Wednesday, August 4, 2010
Exhibit Hall A, David L Lawrence Convention Center
Juan C. Alvarez-Yepiz, Department of Environmental and Forest Biology, SUNY College of Environmental Science and Forestry, Syracuse, NY, Martin Dovciak, College of Environmental Science and Forestry, State University of New York, Syracuse, NY and Alberto Búrquez, Instituto de Ecologia, Universidad Nacional Autonoma de Mexico, Hermosillo, Mexico
Background/Question/Methods Conservation of rare species is frequently complicated by their narrow niches and poor competitive abilities. These features limit their distribution to few small (potentially unviable) populations inhabiting specialized environments. Understanding both environmental and population factors that affect long-term persistence of rare endangered species is required in order to plan effective conservation actions before the threatened populations decline beyond recovery levels. We studied how the population size and structure of the rare cycad
Dioon sonorense, an ancient endemic gymnosperm that occurs only in northwestern
Mexico,
responds to its environment and how, in turn, the population structure can affect its long term persistence. We surveyed all known populations of
D. sonorense in the Sierra de Alamos-Rio Cuchujaqui Biosphere Reserve in northwestern
Mexico, characterized the environmental drivers of the population structure, and estimated population persistence using life tables and matrix population models.

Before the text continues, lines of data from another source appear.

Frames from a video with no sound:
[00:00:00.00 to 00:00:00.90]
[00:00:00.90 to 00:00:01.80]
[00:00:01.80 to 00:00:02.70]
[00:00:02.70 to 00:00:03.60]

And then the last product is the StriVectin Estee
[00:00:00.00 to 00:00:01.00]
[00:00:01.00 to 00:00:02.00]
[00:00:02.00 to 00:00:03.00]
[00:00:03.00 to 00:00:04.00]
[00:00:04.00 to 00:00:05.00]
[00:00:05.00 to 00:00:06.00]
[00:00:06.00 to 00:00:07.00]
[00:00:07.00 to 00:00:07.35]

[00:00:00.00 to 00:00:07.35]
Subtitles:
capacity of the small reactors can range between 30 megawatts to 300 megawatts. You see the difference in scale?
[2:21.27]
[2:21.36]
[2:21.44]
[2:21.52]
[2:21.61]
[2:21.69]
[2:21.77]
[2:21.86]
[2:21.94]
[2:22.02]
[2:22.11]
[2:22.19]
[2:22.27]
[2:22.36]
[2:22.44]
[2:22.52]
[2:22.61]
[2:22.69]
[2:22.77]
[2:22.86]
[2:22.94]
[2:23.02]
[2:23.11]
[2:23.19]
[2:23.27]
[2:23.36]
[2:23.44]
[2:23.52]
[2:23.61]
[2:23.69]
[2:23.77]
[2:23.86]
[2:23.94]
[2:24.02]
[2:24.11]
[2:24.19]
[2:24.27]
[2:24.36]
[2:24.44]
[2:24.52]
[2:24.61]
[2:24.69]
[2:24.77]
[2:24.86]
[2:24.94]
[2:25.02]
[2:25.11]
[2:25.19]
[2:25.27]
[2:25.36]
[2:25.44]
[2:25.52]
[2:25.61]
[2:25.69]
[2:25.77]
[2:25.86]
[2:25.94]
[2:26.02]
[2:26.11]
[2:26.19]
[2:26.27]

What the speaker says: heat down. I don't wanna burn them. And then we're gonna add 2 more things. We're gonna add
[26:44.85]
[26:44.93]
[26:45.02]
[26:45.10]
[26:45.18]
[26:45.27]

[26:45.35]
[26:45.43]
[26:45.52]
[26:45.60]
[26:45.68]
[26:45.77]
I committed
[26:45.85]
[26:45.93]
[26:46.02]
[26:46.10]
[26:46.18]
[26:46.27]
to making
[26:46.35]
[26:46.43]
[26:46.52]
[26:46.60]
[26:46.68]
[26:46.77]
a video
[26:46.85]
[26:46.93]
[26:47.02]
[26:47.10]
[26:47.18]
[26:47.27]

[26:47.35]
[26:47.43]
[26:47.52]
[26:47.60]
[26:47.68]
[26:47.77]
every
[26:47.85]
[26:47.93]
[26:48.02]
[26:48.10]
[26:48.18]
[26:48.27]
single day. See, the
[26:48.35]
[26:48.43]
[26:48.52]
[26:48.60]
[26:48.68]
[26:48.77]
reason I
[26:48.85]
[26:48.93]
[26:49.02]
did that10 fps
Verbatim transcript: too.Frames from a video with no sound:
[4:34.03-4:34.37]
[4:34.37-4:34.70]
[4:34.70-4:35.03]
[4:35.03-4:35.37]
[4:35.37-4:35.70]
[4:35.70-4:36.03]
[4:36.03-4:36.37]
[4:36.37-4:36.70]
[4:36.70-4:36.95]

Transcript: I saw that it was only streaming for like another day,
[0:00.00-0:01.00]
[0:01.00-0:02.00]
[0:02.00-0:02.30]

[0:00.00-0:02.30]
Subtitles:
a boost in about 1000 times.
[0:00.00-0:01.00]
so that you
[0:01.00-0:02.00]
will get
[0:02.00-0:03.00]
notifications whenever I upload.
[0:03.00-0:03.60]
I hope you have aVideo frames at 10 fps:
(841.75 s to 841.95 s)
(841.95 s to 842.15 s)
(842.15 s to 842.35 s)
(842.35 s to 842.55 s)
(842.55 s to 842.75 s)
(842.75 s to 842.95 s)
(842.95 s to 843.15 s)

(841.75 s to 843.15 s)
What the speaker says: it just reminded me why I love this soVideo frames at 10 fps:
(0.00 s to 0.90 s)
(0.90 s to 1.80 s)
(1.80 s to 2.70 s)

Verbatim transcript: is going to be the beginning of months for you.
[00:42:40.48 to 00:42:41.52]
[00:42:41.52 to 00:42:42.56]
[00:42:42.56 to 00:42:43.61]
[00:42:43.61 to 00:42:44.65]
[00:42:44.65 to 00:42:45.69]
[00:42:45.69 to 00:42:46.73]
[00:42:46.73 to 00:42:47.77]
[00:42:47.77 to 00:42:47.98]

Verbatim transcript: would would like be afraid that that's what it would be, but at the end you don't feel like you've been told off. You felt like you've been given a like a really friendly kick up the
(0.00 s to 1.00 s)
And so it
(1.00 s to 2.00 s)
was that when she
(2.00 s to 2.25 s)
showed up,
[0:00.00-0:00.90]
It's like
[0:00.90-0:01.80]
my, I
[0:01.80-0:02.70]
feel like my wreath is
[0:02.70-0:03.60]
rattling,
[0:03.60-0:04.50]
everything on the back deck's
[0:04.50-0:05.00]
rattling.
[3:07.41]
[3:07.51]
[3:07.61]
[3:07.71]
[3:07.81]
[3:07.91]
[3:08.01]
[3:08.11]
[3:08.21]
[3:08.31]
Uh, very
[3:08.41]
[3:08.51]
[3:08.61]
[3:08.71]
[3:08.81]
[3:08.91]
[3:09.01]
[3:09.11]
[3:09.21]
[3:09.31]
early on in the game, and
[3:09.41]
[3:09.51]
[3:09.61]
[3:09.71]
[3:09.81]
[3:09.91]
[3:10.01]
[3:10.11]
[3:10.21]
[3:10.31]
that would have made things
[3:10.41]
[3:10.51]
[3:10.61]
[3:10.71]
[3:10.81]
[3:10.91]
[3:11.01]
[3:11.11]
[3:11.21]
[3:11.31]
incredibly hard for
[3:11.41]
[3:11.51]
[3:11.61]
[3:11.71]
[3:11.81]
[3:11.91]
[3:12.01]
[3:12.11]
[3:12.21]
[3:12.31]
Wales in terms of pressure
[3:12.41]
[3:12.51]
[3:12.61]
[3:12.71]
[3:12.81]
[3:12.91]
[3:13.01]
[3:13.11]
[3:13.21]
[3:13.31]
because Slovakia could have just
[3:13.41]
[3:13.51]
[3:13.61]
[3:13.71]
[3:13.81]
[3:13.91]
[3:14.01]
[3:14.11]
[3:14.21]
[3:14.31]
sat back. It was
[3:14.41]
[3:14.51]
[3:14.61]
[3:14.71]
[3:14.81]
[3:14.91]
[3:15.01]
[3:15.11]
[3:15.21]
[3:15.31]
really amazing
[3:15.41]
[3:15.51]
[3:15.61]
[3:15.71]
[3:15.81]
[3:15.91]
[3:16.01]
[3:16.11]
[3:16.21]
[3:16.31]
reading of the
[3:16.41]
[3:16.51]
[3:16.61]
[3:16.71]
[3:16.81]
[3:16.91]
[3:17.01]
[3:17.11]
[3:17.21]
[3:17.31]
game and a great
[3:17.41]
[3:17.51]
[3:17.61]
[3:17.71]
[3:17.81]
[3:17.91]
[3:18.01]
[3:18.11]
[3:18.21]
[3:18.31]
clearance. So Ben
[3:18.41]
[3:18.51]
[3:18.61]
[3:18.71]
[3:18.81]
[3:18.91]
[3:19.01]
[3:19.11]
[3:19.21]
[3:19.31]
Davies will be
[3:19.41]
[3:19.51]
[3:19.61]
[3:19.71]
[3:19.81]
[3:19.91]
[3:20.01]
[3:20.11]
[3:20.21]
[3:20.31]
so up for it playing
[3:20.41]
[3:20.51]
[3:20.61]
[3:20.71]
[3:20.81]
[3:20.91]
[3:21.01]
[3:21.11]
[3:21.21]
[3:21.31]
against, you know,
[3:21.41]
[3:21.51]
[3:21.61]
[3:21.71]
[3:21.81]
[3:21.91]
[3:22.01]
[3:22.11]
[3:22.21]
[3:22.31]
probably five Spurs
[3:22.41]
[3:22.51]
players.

Results/Conclusions The abundance of D. sonorense adults was negatively related to slope (r2= 0.59, p= 0.03) and positively to soil exchangeable potassium (r2= 0.63, p= 0.02), while seedling abundance was related even more negatively to slope (r2= 0.83, p= 0.003) and positively to adult abundance (r2= 0.70, p= 0.01). Strong non-linear relationships of seedling abundance to slope and adult abundance suggest threshold effects that may limit D. sonorense regeneration to less suitable environments leading to smaller populations (i.e., on steep slopes). The population models suggest that the studied populations are not likely to be viable in the long-term, except for populations having many individuals in all life-stages (population growth rate, λ = 1.06). Modelling large increments in seedling survival produced modest gains in population growth, and greater seed production did not have any effect on population increase. In addition to plant extraction by humans, long-term persistence of D. sonorense populations is threatened by (a) small size of adult populations, (b) low-quality habitat in which most populations occur, and potentially (c) low seedling survival rates. We urgently recommend immediate strict conservation of all remaining larger populations of this rare cycad.